If you’ve watched the film Letters to Juliet, then you’ll know where I’m getting at here. Imagine watching that movie and deciding you’re going to that exact spot to people watch those who have lost love, lost in love, or just plain old lost only to find out Casa di Giulietta is just a huge tourist attraction.
I DID NOT SEE PEOPLE SOBBING ON THE STREET.
Thus, I declare the film an absolute scam. Well…technically just a tad inaccurate.
This is how you really get a response from one of Juliet’s secretaries, and no– they are not sweet elderly Italian women. Apparently a good amount of the secretaries are remote volunteers since this attraction boomed in popularity once the movie came out.

How to contact Juliet:
- Mail
- If you prefer the traditional method of snail mail, then grab your pen and paper and write away and tell her your story! Address your letter to
- JULIET CLUB
Vicolo Santa Cecilia 9, 37121
Verona – Italy
- JULIET CLUB
- If you prefer the traditional method of snail mail, then grab your pen and paper and write away and tell her your story! Address your letter to
- E-mail
- Modern problems call for modern solutions. Juliet’s secretaries now respond via e-mail at dearjuliet@julietclub.com
- Hand deliver it to Juliet’s Mailbox (pictured above)

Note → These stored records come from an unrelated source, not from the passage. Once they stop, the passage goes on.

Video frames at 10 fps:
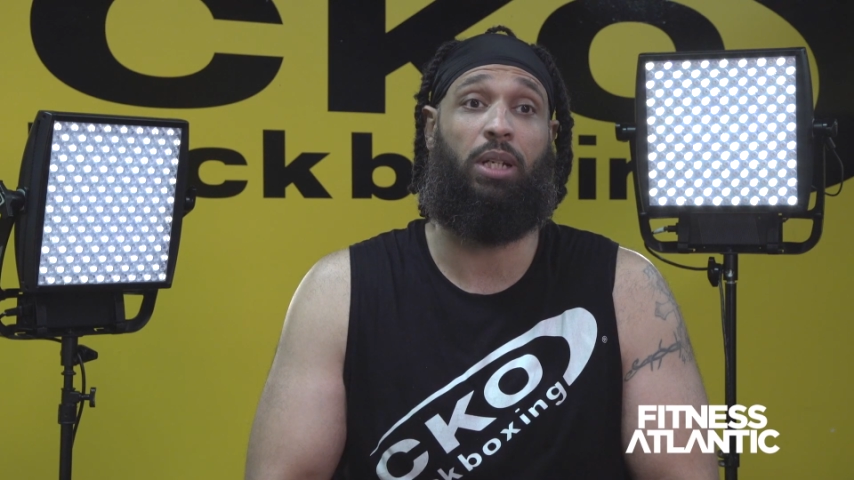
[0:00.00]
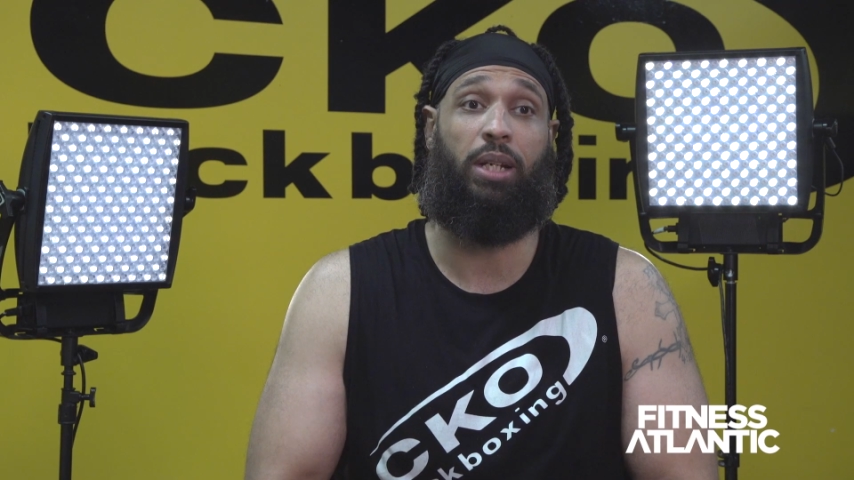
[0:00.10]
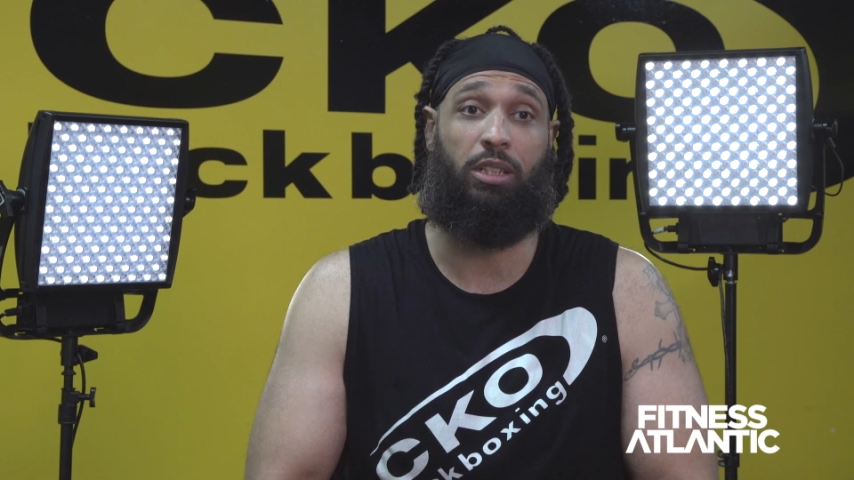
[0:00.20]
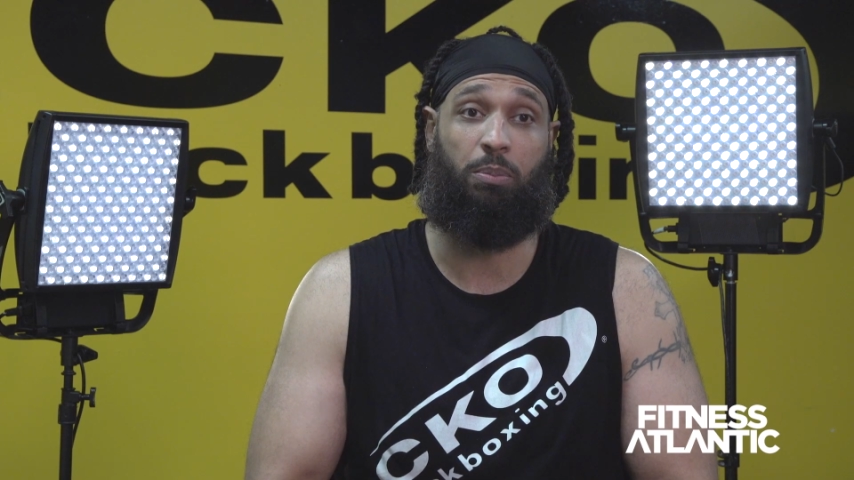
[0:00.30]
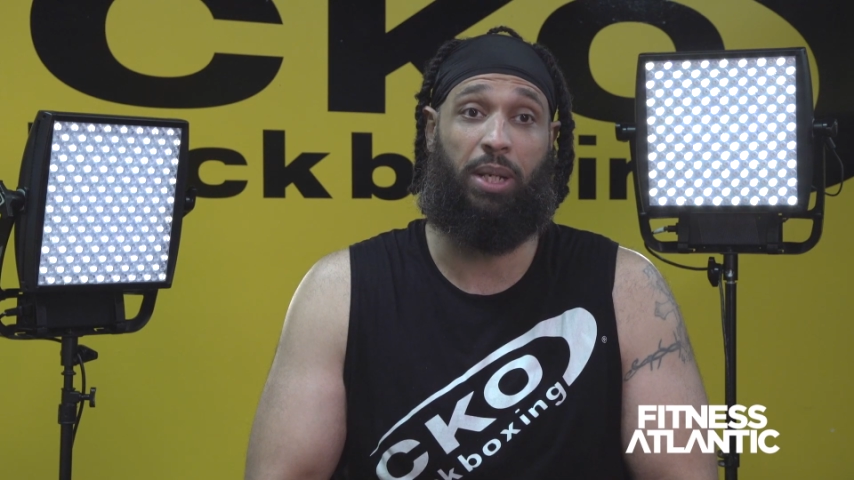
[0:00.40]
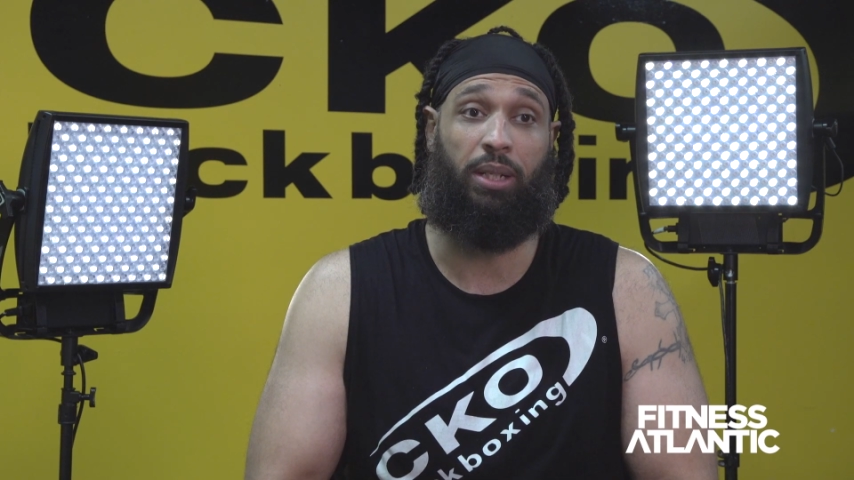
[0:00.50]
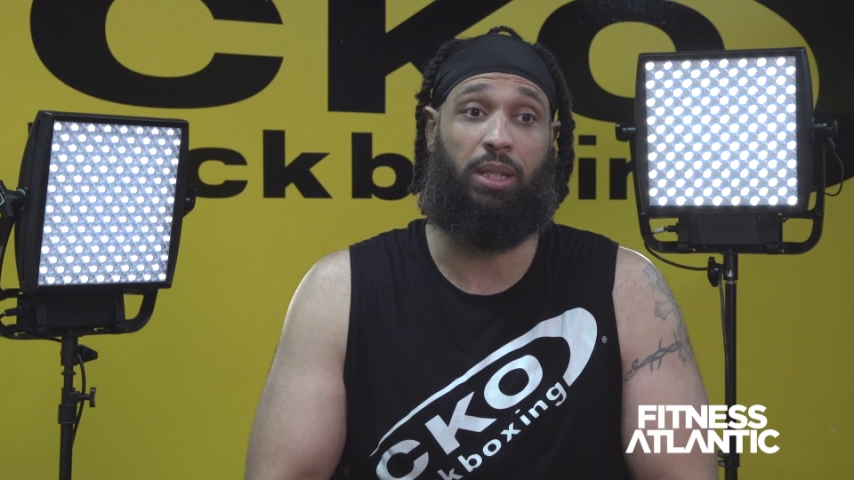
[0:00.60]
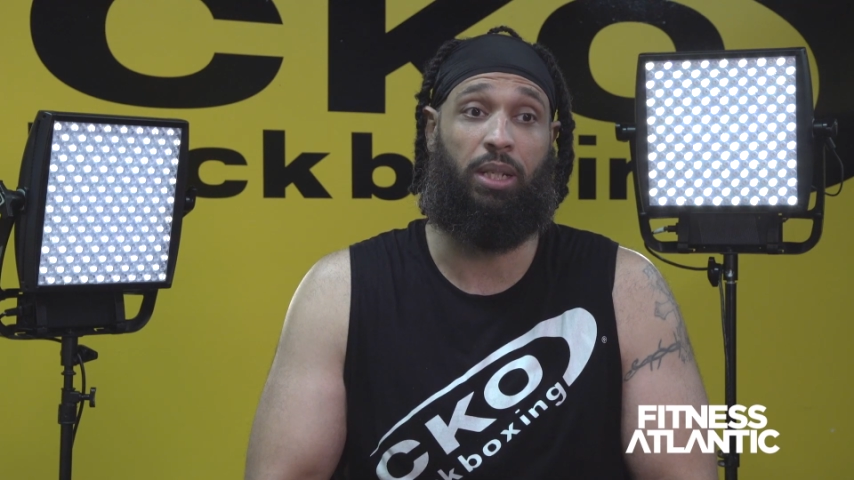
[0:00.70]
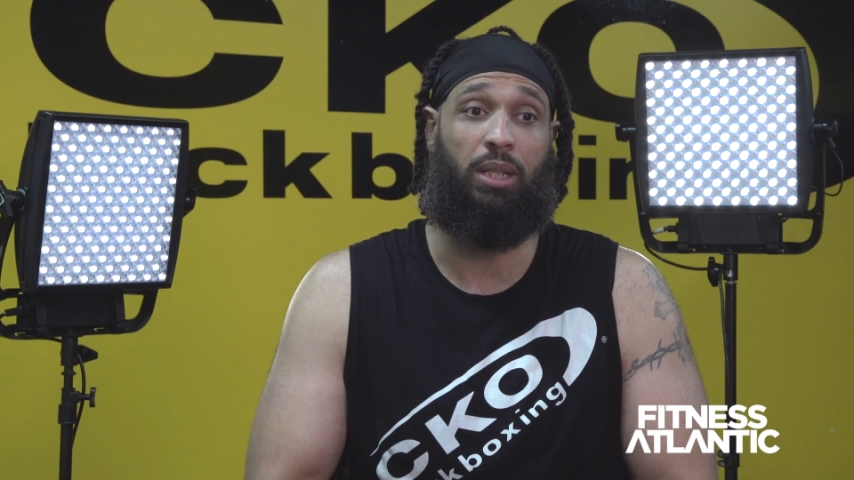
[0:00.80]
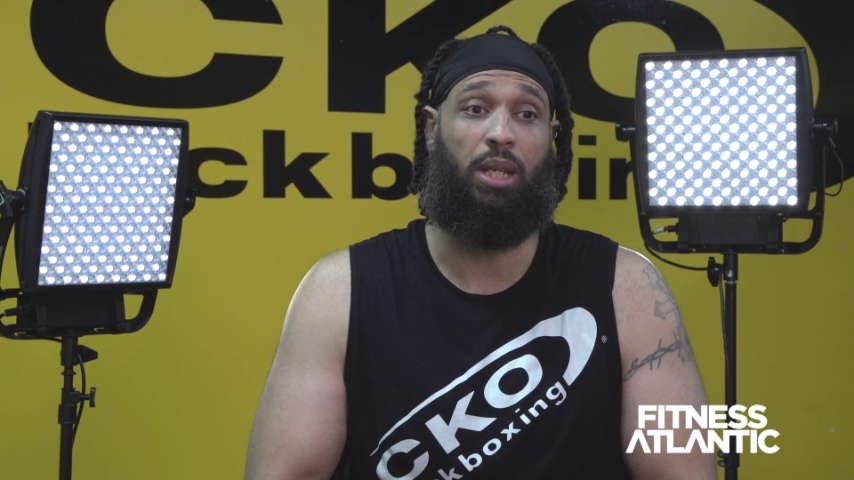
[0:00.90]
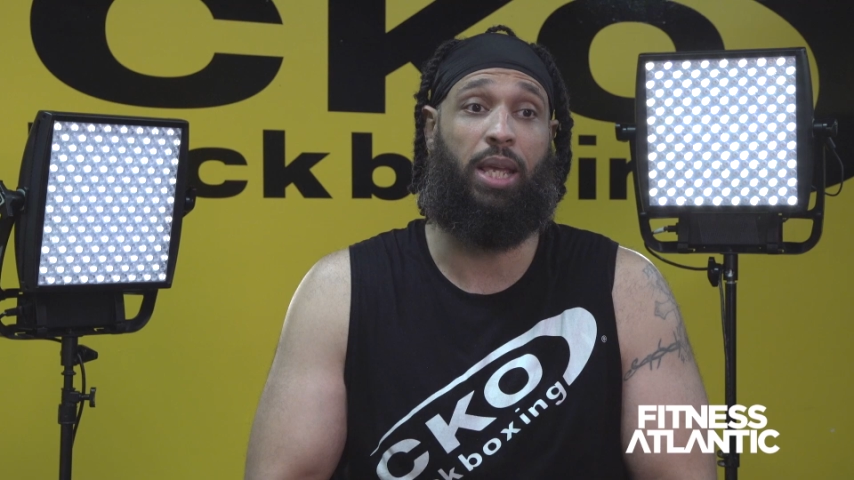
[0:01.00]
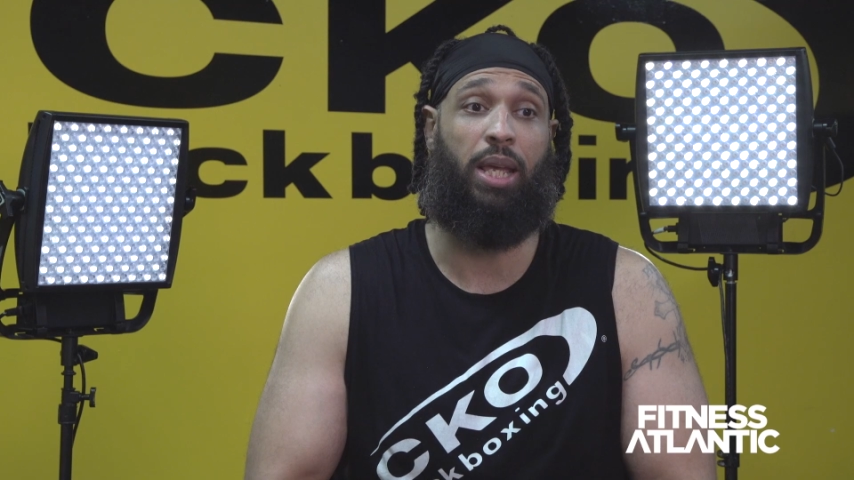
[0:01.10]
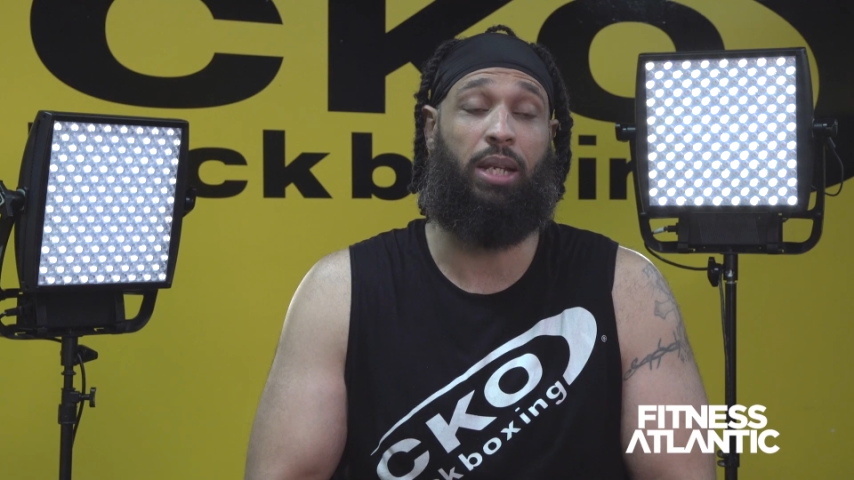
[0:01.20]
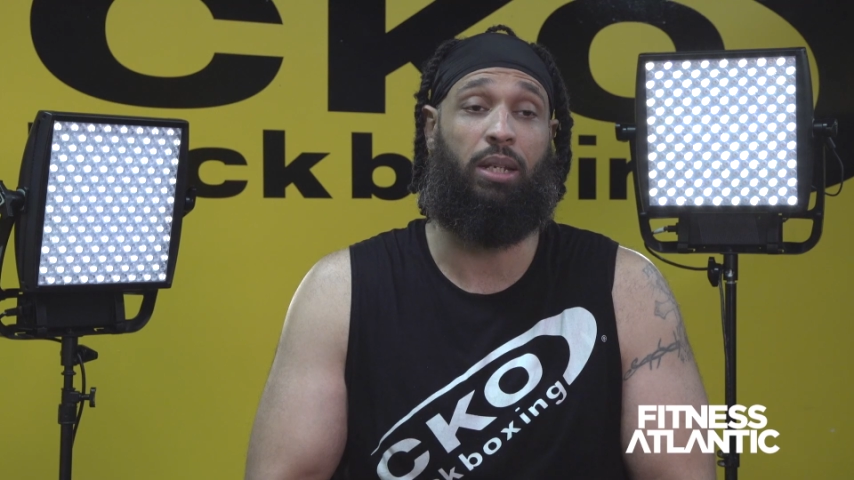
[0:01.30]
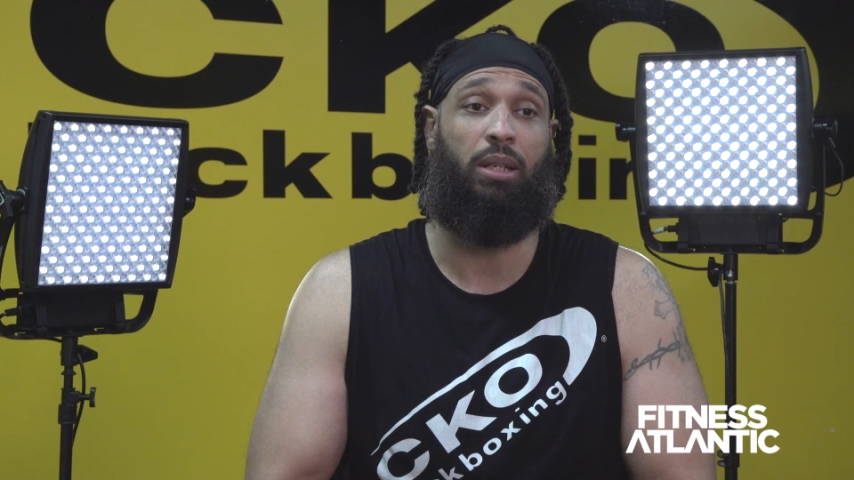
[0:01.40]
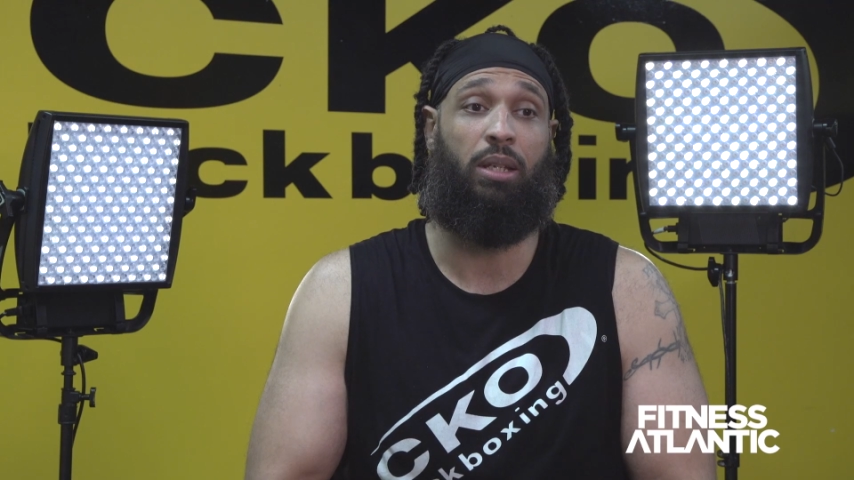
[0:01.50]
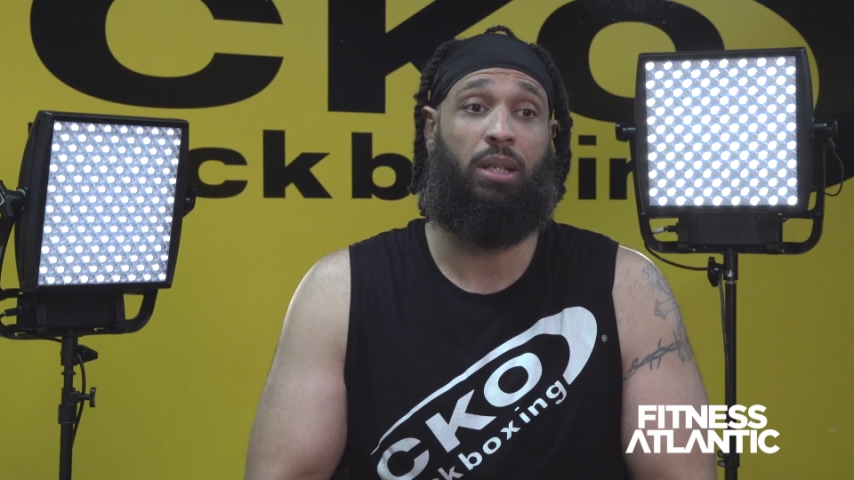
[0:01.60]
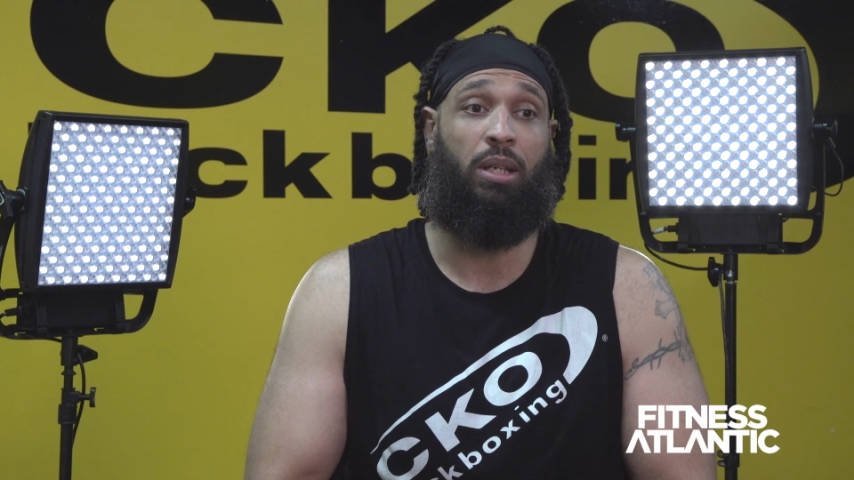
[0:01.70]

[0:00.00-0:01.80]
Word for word: unexpected and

- If you are physically in Verona, might as well just pop a letter into her mailbox located within Casa di Giulietta (23 Via Capello)

Juliet’s statue
Legend has it if you rub the right breast of the statue, you’ll find your love misfortunes will turn around. And that is why my sister is getting married this summer and I’m just here chillin’. We got our directions mixed up.
My reaction: bruh.
I still can’t believe I went to Verona absolutely convinced I’d have my Sophie moment. Once again: bruh.